Problem to solve>
The answer must be an exact reproduction of all the entries.

Supplied entries>
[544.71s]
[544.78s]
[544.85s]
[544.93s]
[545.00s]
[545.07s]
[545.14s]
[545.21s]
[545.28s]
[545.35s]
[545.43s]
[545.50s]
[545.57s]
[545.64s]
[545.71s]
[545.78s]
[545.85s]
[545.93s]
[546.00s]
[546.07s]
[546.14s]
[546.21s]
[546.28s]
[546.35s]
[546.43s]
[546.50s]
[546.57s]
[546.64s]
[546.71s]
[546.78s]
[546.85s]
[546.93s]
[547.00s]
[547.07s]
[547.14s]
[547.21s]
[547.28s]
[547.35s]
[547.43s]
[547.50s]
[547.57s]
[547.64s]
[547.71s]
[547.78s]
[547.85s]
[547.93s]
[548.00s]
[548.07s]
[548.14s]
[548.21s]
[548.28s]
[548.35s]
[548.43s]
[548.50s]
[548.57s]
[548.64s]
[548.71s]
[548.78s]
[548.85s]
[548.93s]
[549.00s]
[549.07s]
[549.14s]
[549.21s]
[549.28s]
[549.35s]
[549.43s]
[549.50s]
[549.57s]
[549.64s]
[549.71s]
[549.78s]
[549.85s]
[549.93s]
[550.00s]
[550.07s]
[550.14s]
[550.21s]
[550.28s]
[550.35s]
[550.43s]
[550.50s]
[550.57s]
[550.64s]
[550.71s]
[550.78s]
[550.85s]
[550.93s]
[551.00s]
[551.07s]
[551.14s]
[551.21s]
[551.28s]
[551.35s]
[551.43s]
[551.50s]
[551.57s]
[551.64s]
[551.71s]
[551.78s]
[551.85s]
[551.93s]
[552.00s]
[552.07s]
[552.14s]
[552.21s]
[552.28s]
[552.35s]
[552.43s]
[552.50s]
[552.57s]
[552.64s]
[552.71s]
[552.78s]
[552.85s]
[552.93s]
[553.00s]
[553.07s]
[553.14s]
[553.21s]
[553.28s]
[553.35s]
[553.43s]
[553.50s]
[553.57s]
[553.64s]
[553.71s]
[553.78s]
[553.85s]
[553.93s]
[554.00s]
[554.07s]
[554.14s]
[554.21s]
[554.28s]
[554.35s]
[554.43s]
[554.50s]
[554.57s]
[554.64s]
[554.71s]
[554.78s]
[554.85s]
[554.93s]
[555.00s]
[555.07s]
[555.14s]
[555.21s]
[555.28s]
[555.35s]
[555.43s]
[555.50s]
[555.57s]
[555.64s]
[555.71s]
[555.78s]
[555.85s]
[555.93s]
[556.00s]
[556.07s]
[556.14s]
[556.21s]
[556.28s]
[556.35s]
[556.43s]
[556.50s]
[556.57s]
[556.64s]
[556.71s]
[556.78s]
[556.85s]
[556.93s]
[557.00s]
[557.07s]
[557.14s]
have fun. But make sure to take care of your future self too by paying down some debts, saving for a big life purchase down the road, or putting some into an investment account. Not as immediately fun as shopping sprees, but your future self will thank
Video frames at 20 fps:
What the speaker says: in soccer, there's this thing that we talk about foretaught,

Written answer>
[544.71s]
[544.78s]
[544.85s]
[544.93s]
[545.00s]
[545.07s]
[545.14s]
[545.21s]
[545.28s]
[545.35s]
[545.43s]
[545.50s]
[545.57s]
[545.64s]
[545.71s]
[545.78s]
[545.85s]
[545.93s]
[546.00s]
[546.07s]
[546.14s]
[546.21s]
[546.28s]
[546.35s]
[546.43s]
[546.50s]
[546.57s]
[546.64s]
[546.71s]
[546.78s]
[546.85s]
[546.93s]
[547.00s]
[547.07s]
[547.14s]
[547.21s]
[547.28s]
[547.35s]
[547.43s]
[547.50s]
[547.57s]
[547.64s]
[547.71s]
[547.78s]
[547.85s]
[547.93s]
[548.00s]
[548.07s]
[548.14s]
[548.21s]
[548.28s]
[548.35s]
[548.43s]
[548.50s]
[548.57s]
[548.64s]
[548.71s]
[548.78s]
[548.85s]
[548.93s]
[549.00s]
[549.07s]
[549.14s]
[549.21s]
[549.28s]
[549.35s]
[549.43s]
[549.50s]
[549.57s]
[549.64s]
[549.71s]
[549.78s]
[549.85s]
[549.93s]
[550.00s]
[550.07s]
[550.14s]
[550.21s]
[550.28s]
[550.35s]
[550.43s]
[550.50s]
[550.57s]
[550.64s]
[550.71s]
[550.78s]
[550.85s]
[550.93s]
[551.00s]
[551.07s]
[551.14s]
[551.21s]
[551.28s]
[551.35s]
[551.43s]
[551.50s]
[551.57s]
[551.64s]
[551.71s]
[551.78s]
[551.85s]
[551.93s]
[552.00s]
[552.07s]
[552.14s]
[552.21s]
[552.28s]
[552.35s]
[552.43s]
[552.50s]
[552.57s]
[552.64s]
[552.71s]
[552.78s]
[552.85s]
[552.93s]
[553.00s]
[553.07s]
[553.14s]
[553.21s]
[553.28s]
[553.35s]
[553.43s]
[553.50s]
[553.57s]
[553.64s]
[553.71s]
[553.78s]
[553.85s]
[553.93s]
[554.00s]
[554.07s]
[554.14s]
[554.21s]
[554.28s]
[554.35s]
[554.43s]
[554.50s]
[554.57s]
[554.64s]
[554.71s]
[554.78s]
[554.85s]
[554.93s]
[555.00s]
[555.07s]
[555.14s]
[555.21s]
[555.28s]
[555.35s]
[555.43s]
[555.50s]
[555.57s]
[555.64s]
[555.71s]
[555.78s]
[555.85s]
[555.93s]
[556.00s]
[556.07s]
[556.14s]
[556.21s]
[556.28s]
[556.35s]
[556.43s]
[556.50s]
[556.57s]
[556.64s]
[556.71s]
[556.78s]
[556.85s]
[556.93s]
[557.00s]
[557.07s]
[557.14s]
have fun. But make sure to take care of your future self too by paying down some debts, saving for a big life purchase down the road, or putting some into an investment account. Not as immediately fun as shopping sprees, but your future self will thank
Video frames at 20 fps:
What the speaker says: in soccer, there's this thing that we talk about foretaught,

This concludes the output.